EXERCISE DATA:
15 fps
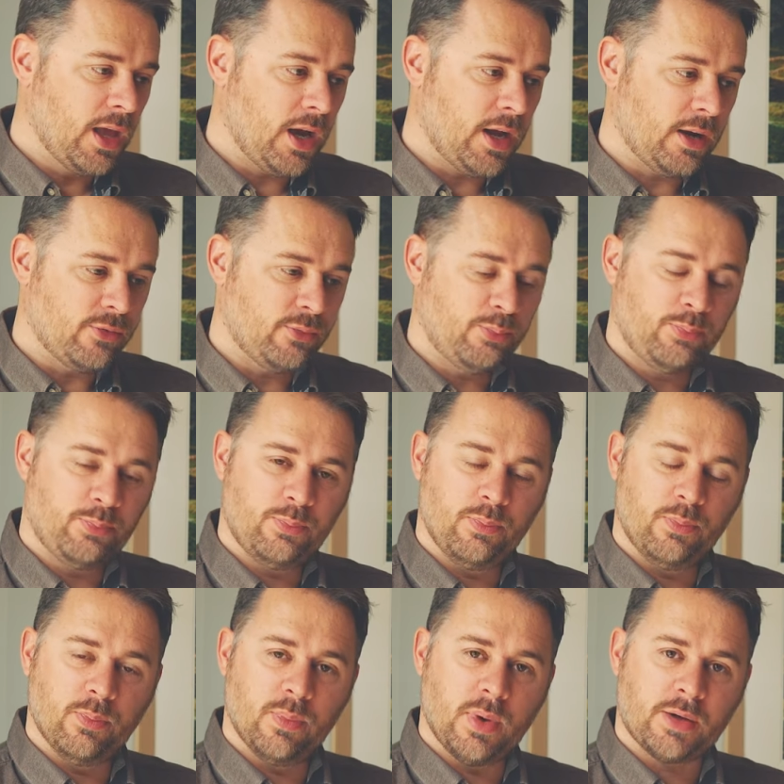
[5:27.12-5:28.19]
And I've
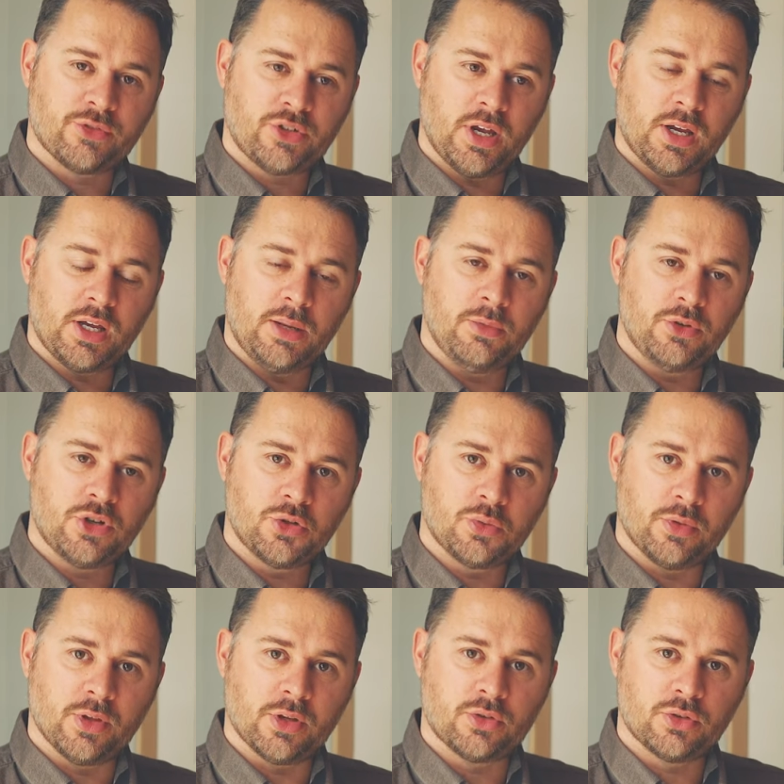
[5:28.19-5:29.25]
I've taken images
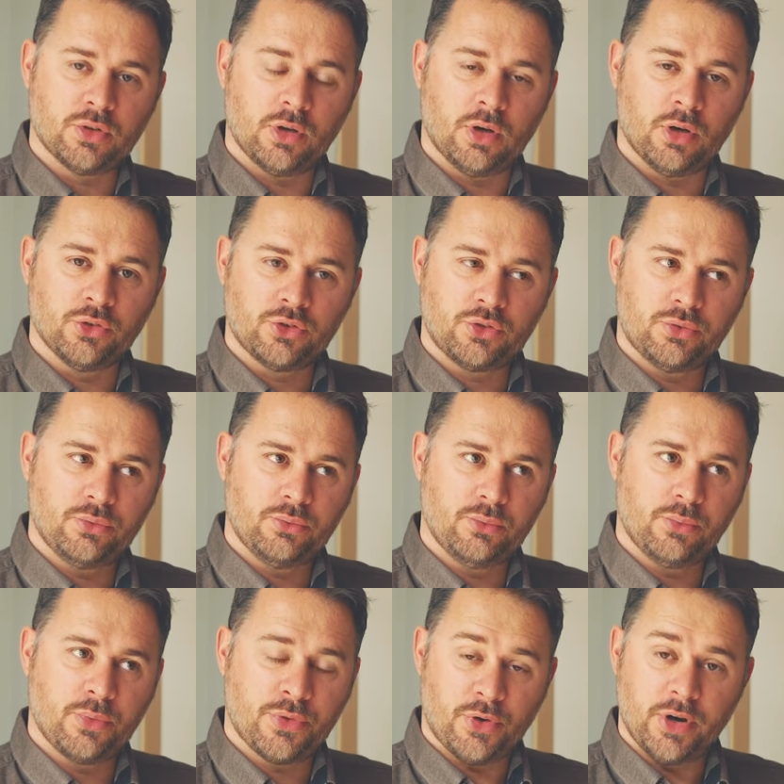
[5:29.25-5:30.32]
with this on
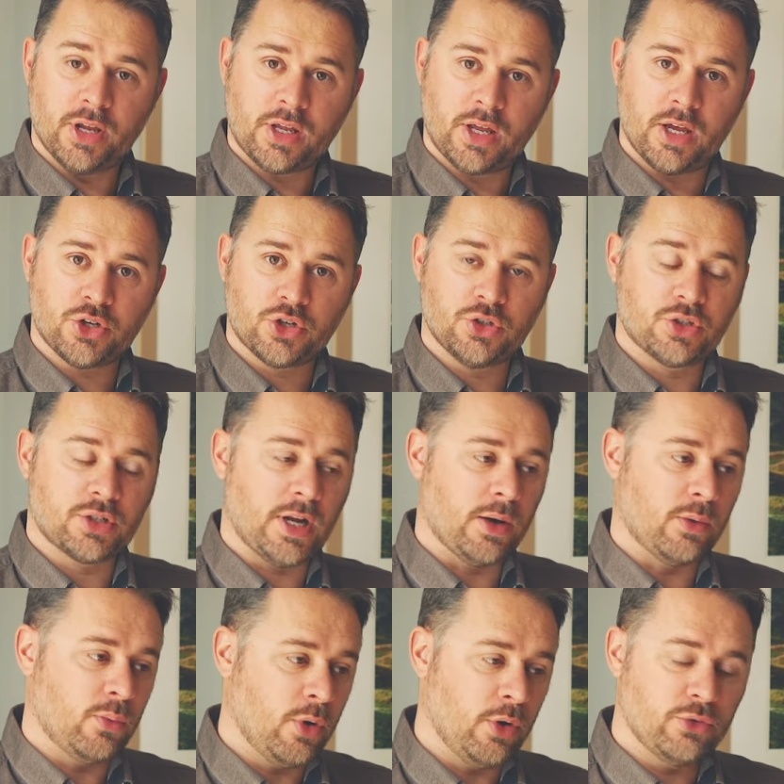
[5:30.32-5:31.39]
three occasions
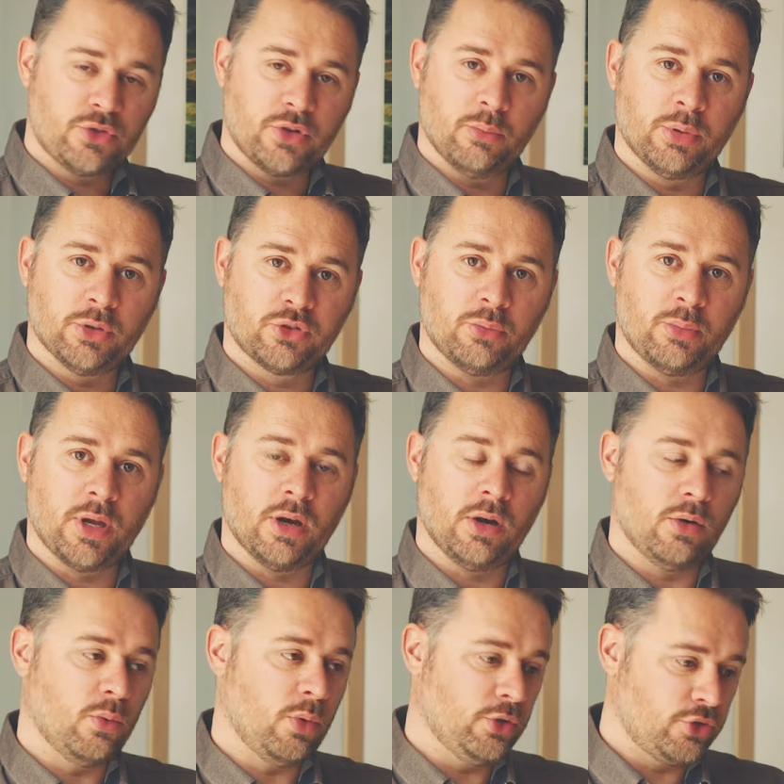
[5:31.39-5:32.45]
now. Once at
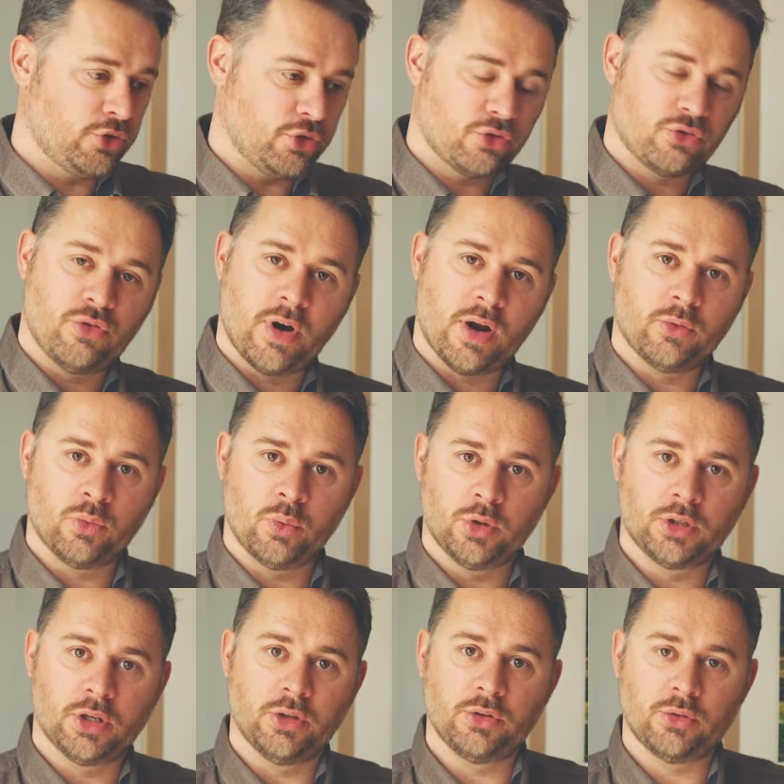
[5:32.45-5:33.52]
Buttermere, once just around
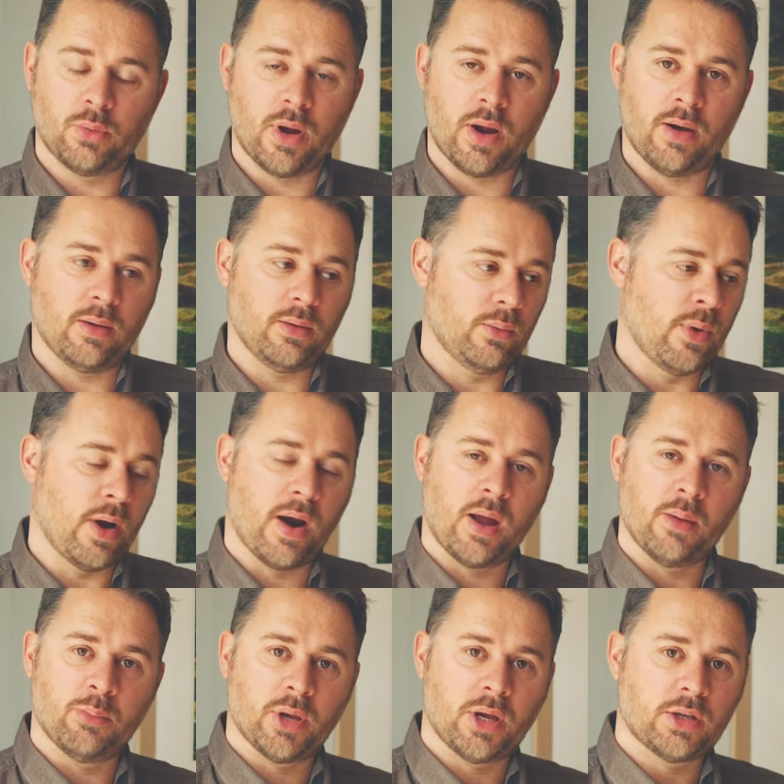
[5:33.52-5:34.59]
Woodland where, where
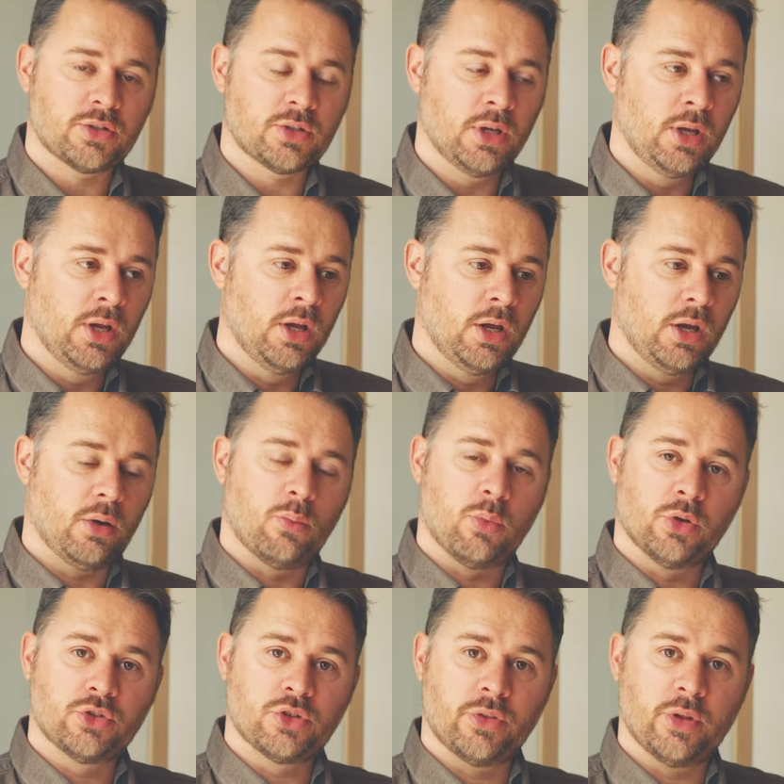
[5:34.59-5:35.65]
I'm based, and
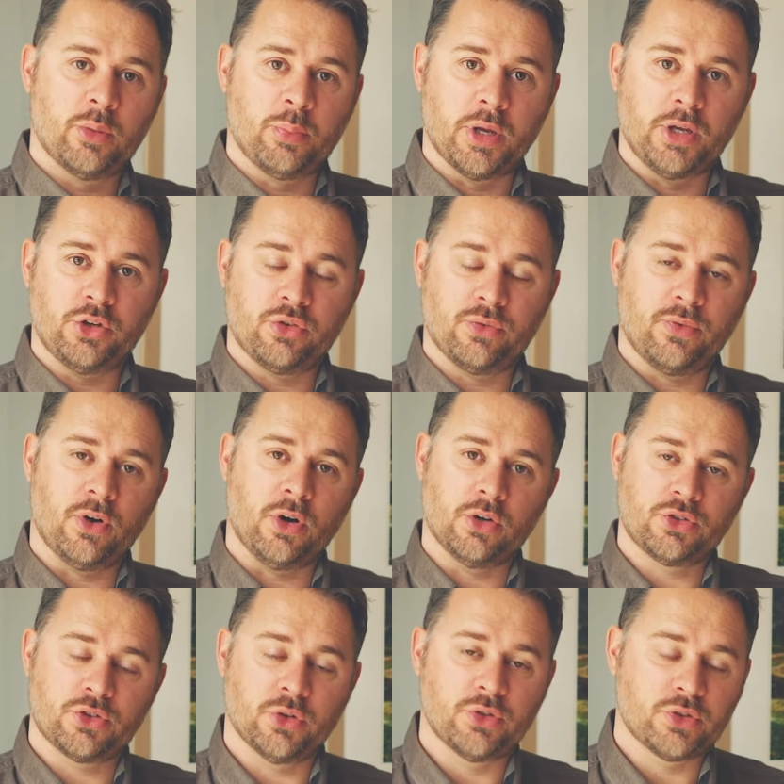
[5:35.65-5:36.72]
once on the beach for
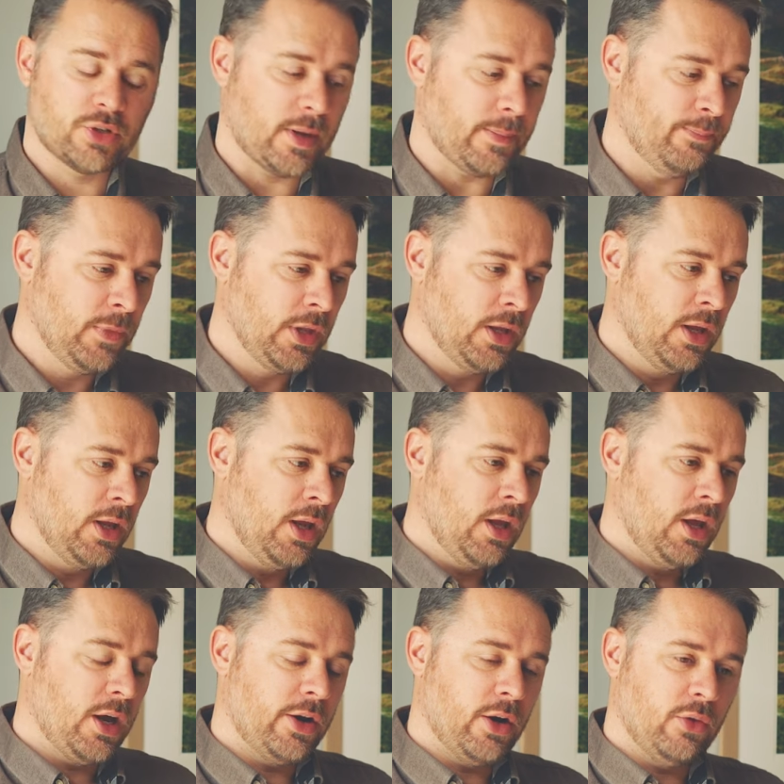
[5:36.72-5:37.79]
sunset.
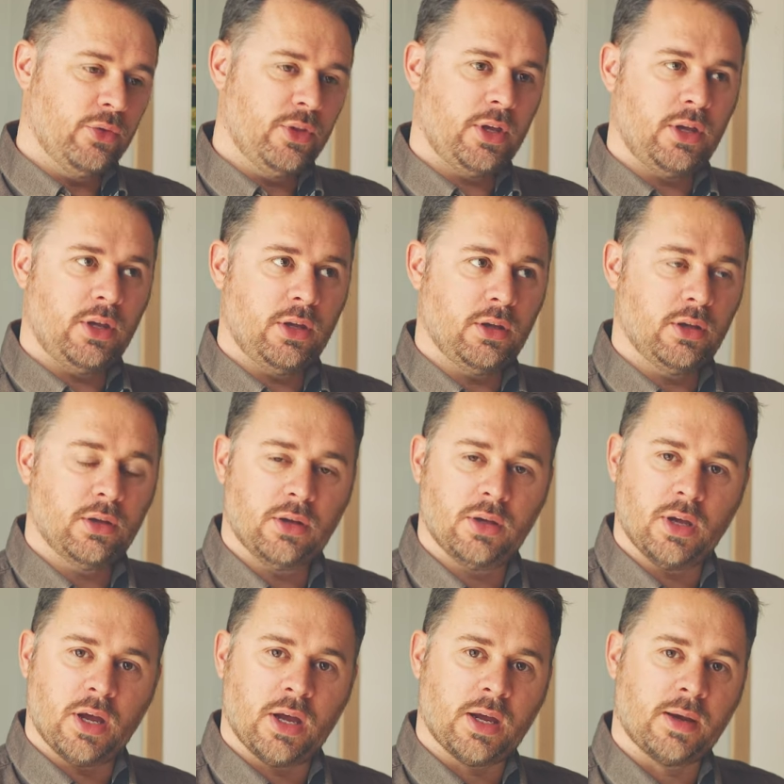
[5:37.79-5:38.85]
And on the
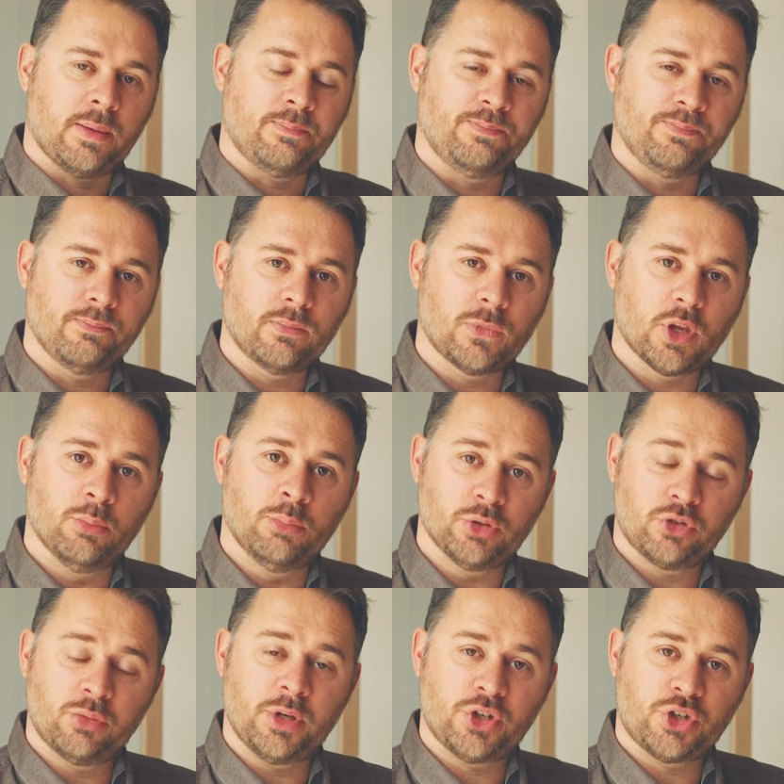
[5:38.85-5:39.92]
um,
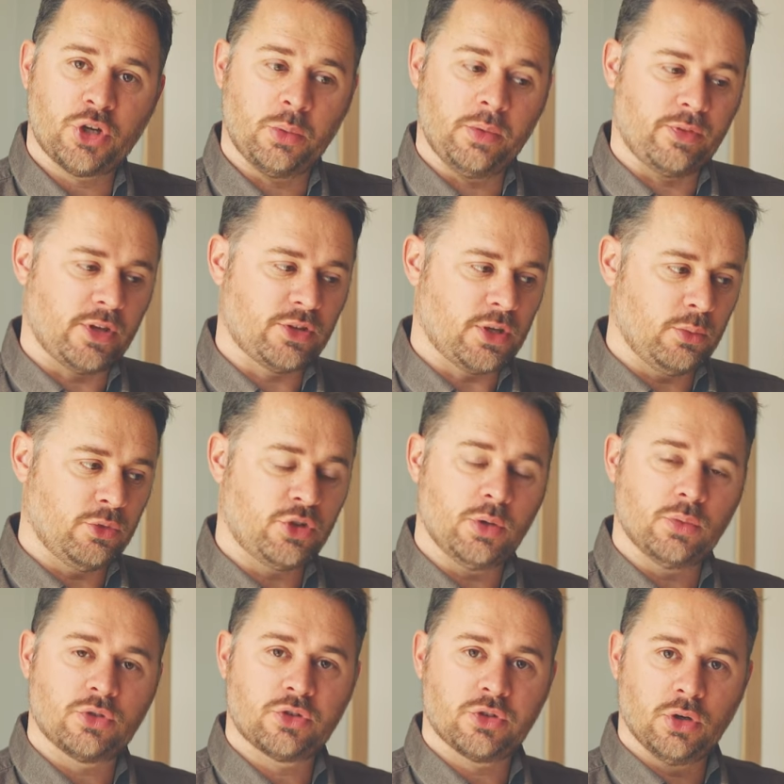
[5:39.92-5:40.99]
Buttermere shoot with this, it was
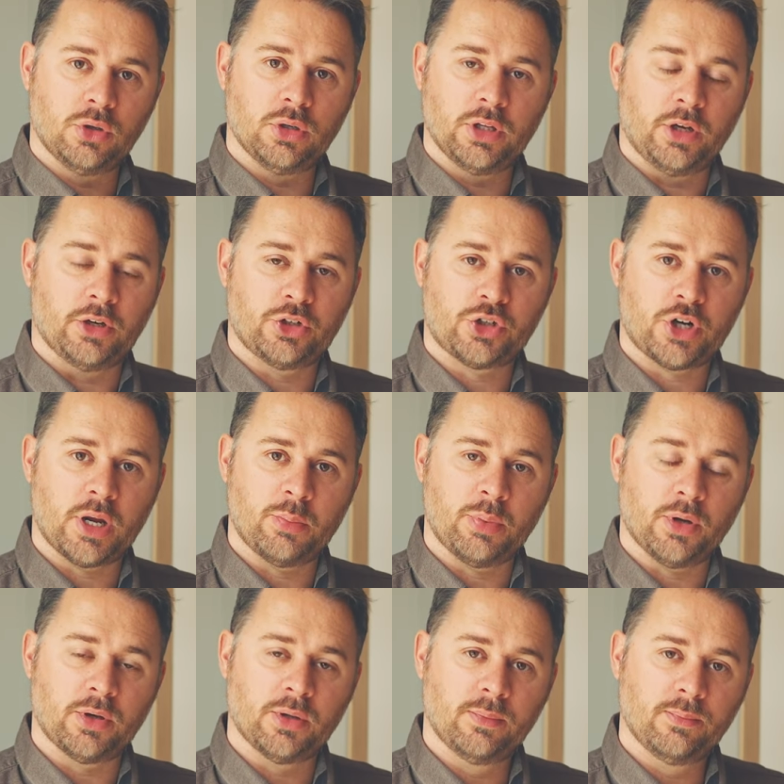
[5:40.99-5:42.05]
used solely on a tripod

WORK TASK:
Only those lines from the one containing "[5:36.72-5:37.79]" to the end of the material above, retyped exactly and without pictures, belong in your reply.

COMPLETED TASK:
[5:36.72-5:37.79]
sunset.
[5:37.79-5:38.85]
And on the
[5:38.85-5:39.92]
um,
[5:39.92-5:40.99]
Buttermere shoot with this, it was
[5:40.99-5:42.05]
used solely on a tripod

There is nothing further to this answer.